Friday, October 7, 2011

Failing


You FAIL!
 There are moments in my life when I wonder if I've made the right decision. And this is one of those days. It is mid-term and time to check in with grades. In my easy 1 credit classes I'm passing no problem. In the two classes that are required for my Advanced Standing to the Business Program, I am getting Fs. Well, I know in the one class I absolutely love to pieces (Microeconomics) I am getting an F. Why? The test went bad. I think I need to appeal some of the wrong answers though, because I'm positive I got them right. The math though? I know I failed miserably. The class I despise (Accounting) I haven't checked my grade in but I can tell you without a doubt its an F since I bombed the test. Why do classes focus so much of the grade on tests? Don't they realize a lot of people are not very good test takers? Blasted. Its my own fault. I could've studied harder.

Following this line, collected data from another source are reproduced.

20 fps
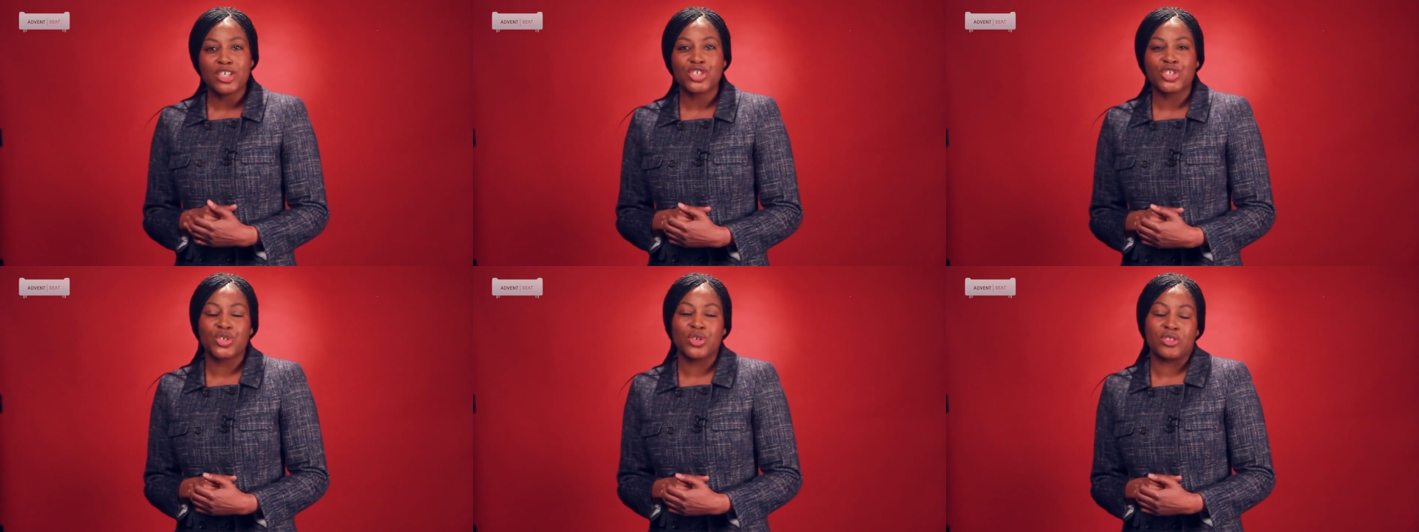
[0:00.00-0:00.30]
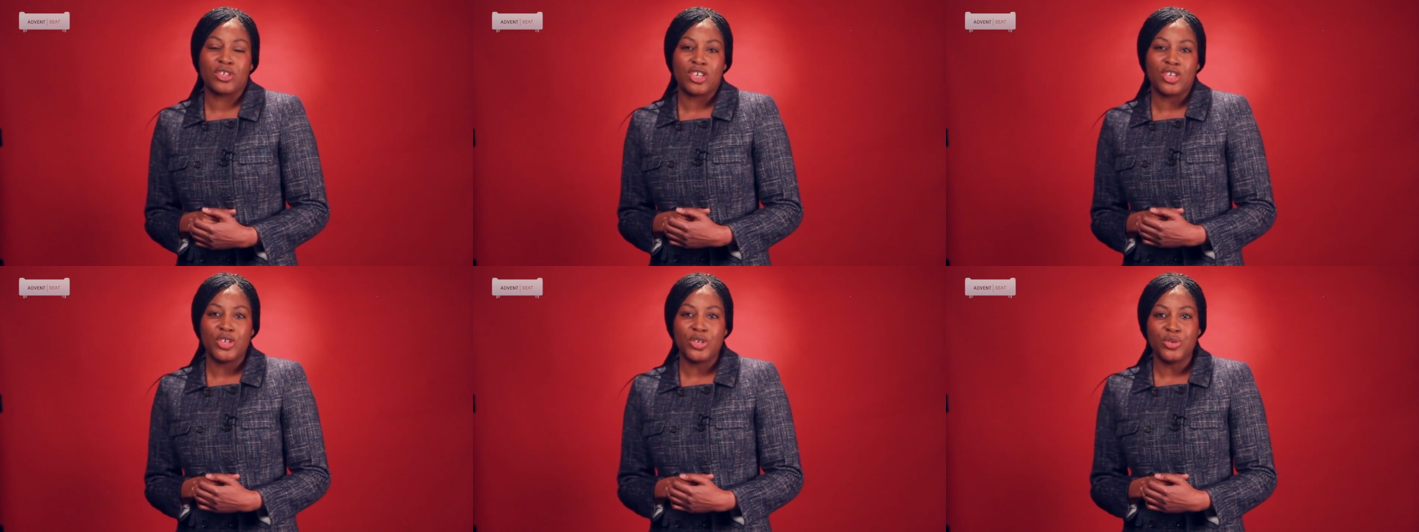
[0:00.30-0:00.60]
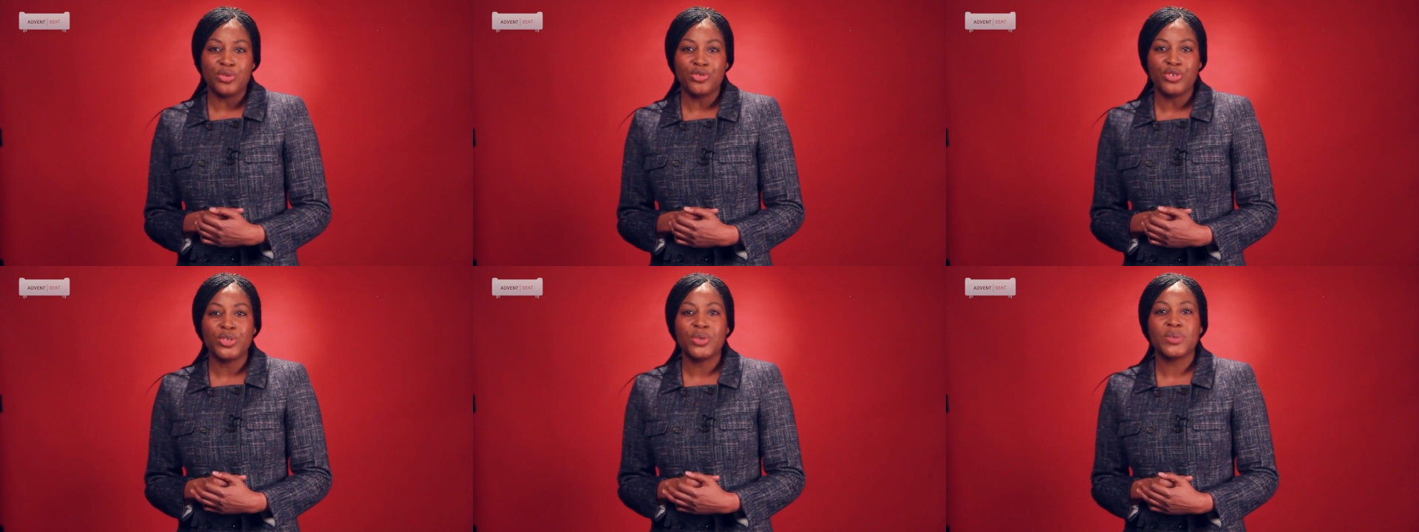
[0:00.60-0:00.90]
sure that
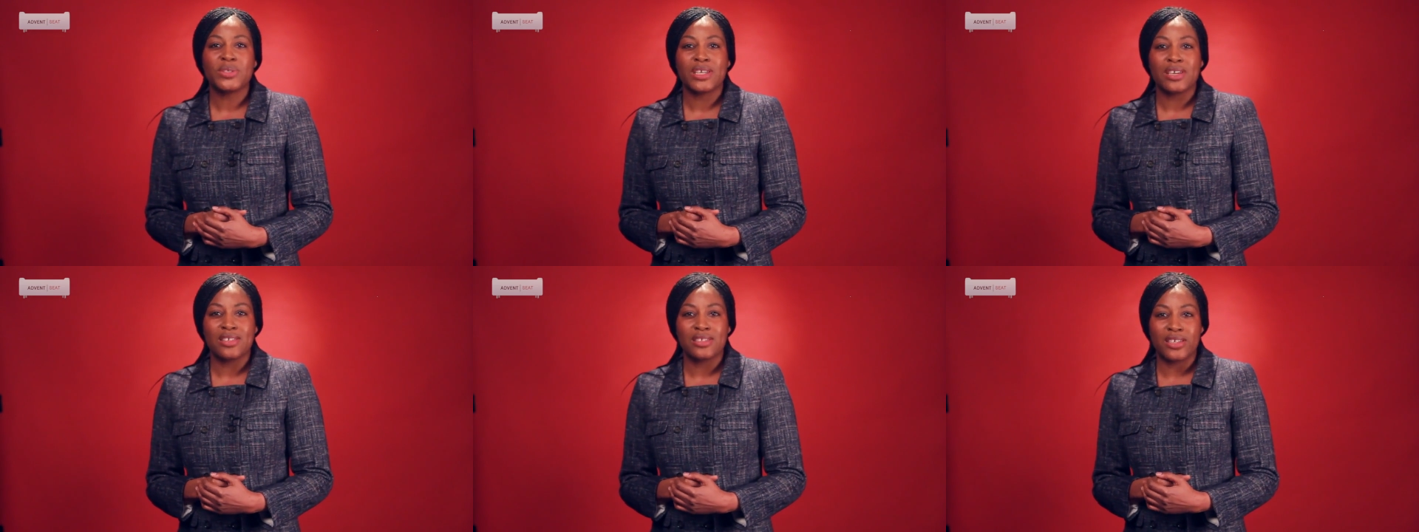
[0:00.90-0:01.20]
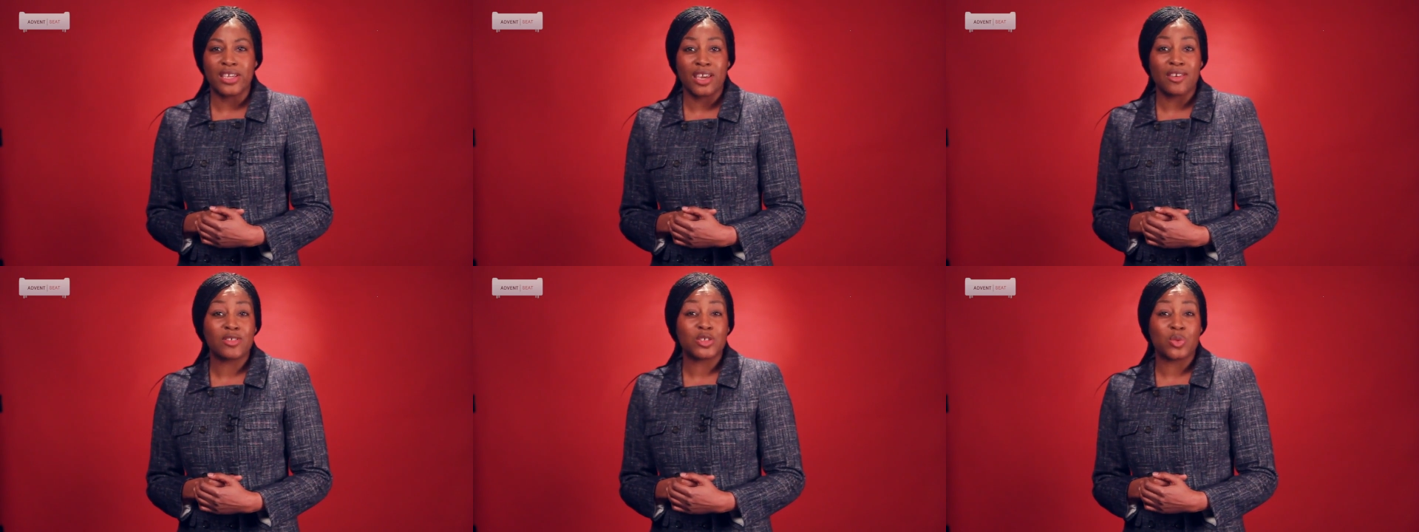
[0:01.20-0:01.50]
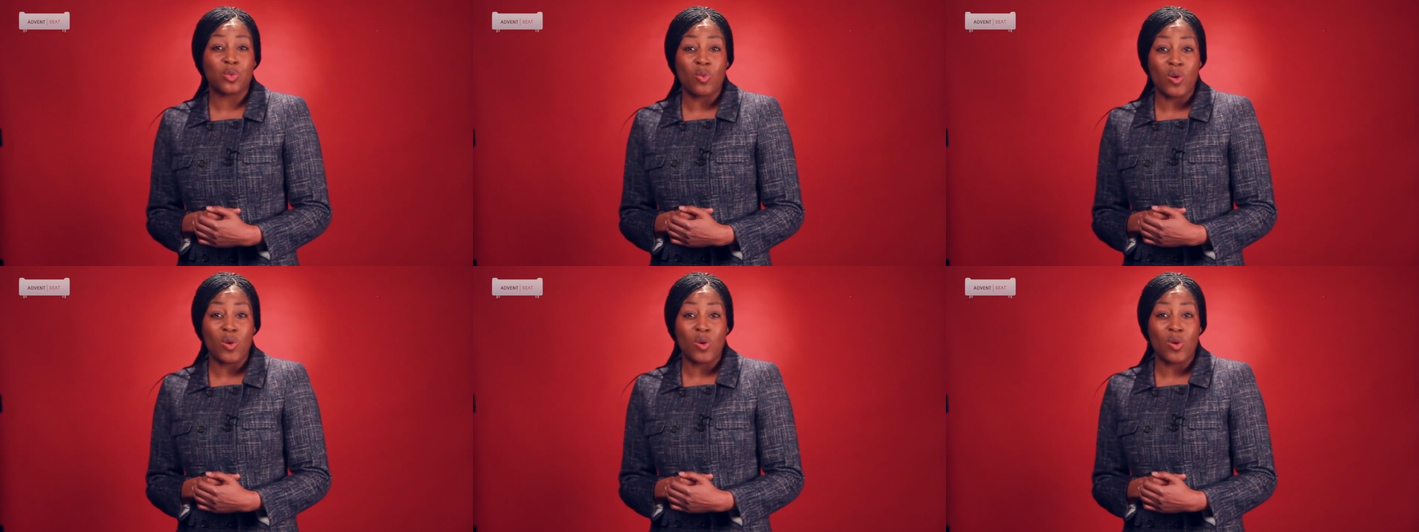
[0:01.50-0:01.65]
you use His gifts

But it still makes me wonder if I'm really supposed to go to school. Is this a road block that I need to conquer and overcome? Or am I not ready for such a time intensive responsibility? School has proven difficult for me in ways I never imagined. Finding time to study has been difficult, finding time to do homework (since I don't have internet at home and the majority of the homework has to be submitted online) has been difficult, with the possibility of losing my job soon and finding new employment has proven difficult because anyone paying high enough wages for me to support my family don't want to work with school schedules. All I can do is hope and pray that this will all work out. I felt like I needed to go back to school for a reason, I just need to figure out why, because this is the most frustrating thing I've encountered (besides the divorce) in a VERY long time.